===== DATA TO EXAMINE

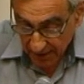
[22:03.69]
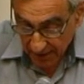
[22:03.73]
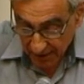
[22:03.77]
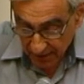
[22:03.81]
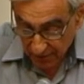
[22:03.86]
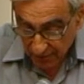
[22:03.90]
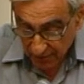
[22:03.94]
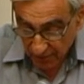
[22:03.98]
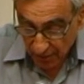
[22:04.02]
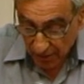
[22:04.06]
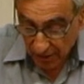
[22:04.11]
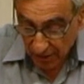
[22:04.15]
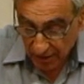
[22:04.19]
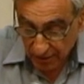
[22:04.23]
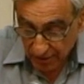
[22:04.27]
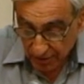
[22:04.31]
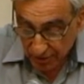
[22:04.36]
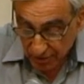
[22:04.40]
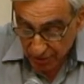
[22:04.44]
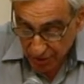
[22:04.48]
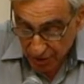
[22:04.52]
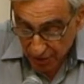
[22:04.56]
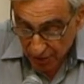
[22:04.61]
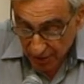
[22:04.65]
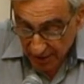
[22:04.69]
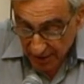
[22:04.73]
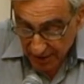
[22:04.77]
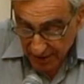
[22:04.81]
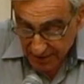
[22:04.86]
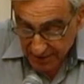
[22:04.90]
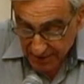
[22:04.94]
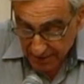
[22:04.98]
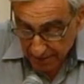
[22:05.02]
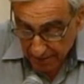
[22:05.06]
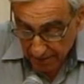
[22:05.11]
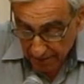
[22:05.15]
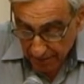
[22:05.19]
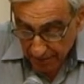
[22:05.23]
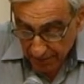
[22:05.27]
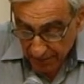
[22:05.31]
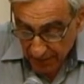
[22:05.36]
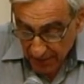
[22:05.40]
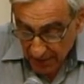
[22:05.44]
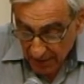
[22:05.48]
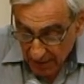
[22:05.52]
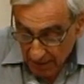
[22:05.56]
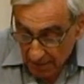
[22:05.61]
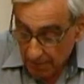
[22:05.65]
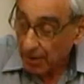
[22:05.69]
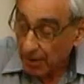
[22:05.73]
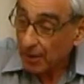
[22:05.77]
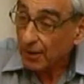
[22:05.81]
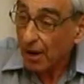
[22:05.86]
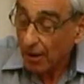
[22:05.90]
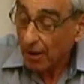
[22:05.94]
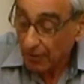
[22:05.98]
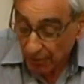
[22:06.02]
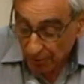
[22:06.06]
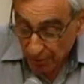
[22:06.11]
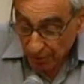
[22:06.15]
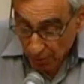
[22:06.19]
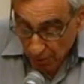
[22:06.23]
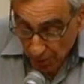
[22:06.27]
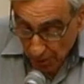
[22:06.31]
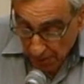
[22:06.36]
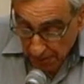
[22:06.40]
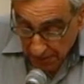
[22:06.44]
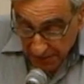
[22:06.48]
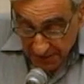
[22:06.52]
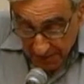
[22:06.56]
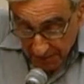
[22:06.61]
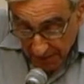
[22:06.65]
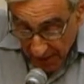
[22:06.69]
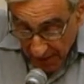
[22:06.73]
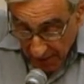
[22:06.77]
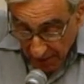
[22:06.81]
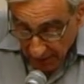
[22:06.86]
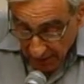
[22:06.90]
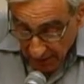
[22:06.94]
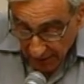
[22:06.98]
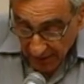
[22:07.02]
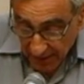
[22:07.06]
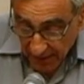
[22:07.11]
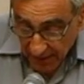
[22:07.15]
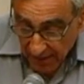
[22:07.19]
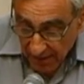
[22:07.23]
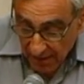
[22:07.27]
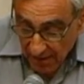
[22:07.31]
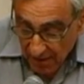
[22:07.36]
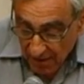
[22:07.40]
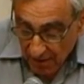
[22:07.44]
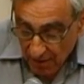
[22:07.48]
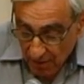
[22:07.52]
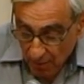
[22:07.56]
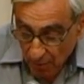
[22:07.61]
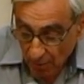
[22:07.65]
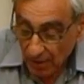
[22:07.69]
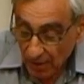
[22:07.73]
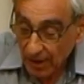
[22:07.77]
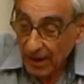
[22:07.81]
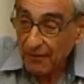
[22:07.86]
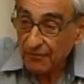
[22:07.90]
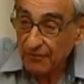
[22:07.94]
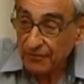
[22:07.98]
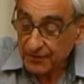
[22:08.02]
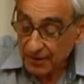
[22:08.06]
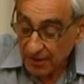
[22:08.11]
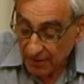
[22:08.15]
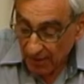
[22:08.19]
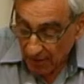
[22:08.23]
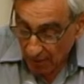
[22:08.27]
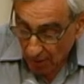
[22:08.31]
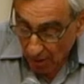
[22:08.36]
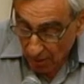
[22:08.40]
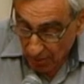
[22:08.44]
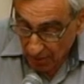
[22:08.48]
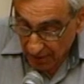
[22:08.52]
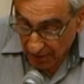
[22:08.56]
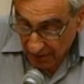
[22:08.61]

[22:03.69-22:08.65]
converted to Judaism, but other groups apparently were left to their own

==========

## REQUIRED ACTION
Please print all the entries exactly as written, but drop the pictures.

## OUTPUT
[22:03.69]
[22:03.73]
[22:03.77]
[22:03.81]
[22:03.86]
[22:03.90]
[22:03.94]
[22:03.98]
[22:04.02]
[22:04.06]
[22:04.11]
[22:04.15]
[22:04.19]
[22:04.23]
[22:04.27]
[22:04.31]
[22:04.36]
[22:04.40]
[22:04.44]
[22:04.48]
[22:04.52]
[22:04.56]
[22:04.61]
[22:04.65]
[22:04.69]
[22:04.73]
[22:04.77]
[22:04.81]
[22:04.86]
[22:04.90]
[22:04.94]
[22:04.98]
[22:05.02]
[22:05.06]
[22:05.11]
[22:05.15]
[22:05.19]
[22:05.23]
[22:05.27]
[22:05.31]
[22:05.36]
[22:05.40]
[22:05.44]
[22:05.48]
[22:05.52]
[22:05.56]
[22:05.61]
[22:05.65]
[22:05.69]
[22:05.73]
[22:05.77]
[22:05.81]
[22:05.86]
[22:05.90]
[22:05.94]
[22:05.98]
[22:06.02]
[22:06.06]
[22:06.11]
[22:06.15]
[22:06.19]
[22:06.23]
[22:06.27]
[22:06.31]
[22:06.36]
[22:06.40]
[22:06.44]
[22:06.48]
[22:06.52]
[22:06.56]
[22:06.61]
[22:06.65]
[22:06.69]
[22:06.73]
[22:06.77]
[22:06.81]
[22:06.86]
[22:06.90]
[22:06.94]
[22:06.98]
[22:07.02]
[22:07.06]
[22:07.11]
[22:07.15]
[22:07.19]
[22:07.23]
[22:07.27]
[22:07.31]
[22:07.36]
[22:07.40]
[22:07.44]
[22:07.48]
[22:07.52]
[22:07.56]
[22:07.61]
[22:07.65]
[22:07.69]
[22:07.73]
[22:07.77]
[22:07.81]
[22:07.86]
[22:07.90]
[22:07.94]
[22:07.98]
[22:08.02]
[22:08.06]
[22:08.11]
[22:08.15]
[22:08.19]
[22:08.23]
[22:08.27]
[22:08.31]
[22:08.36]
[22:08.40]
[22:08.44]
[22:08.48]
[22:08.52]
[22:08.56]
[22:08.61]

[22:03.69-22:08.65]
converted to Judaism, but other groups apparently were left to their own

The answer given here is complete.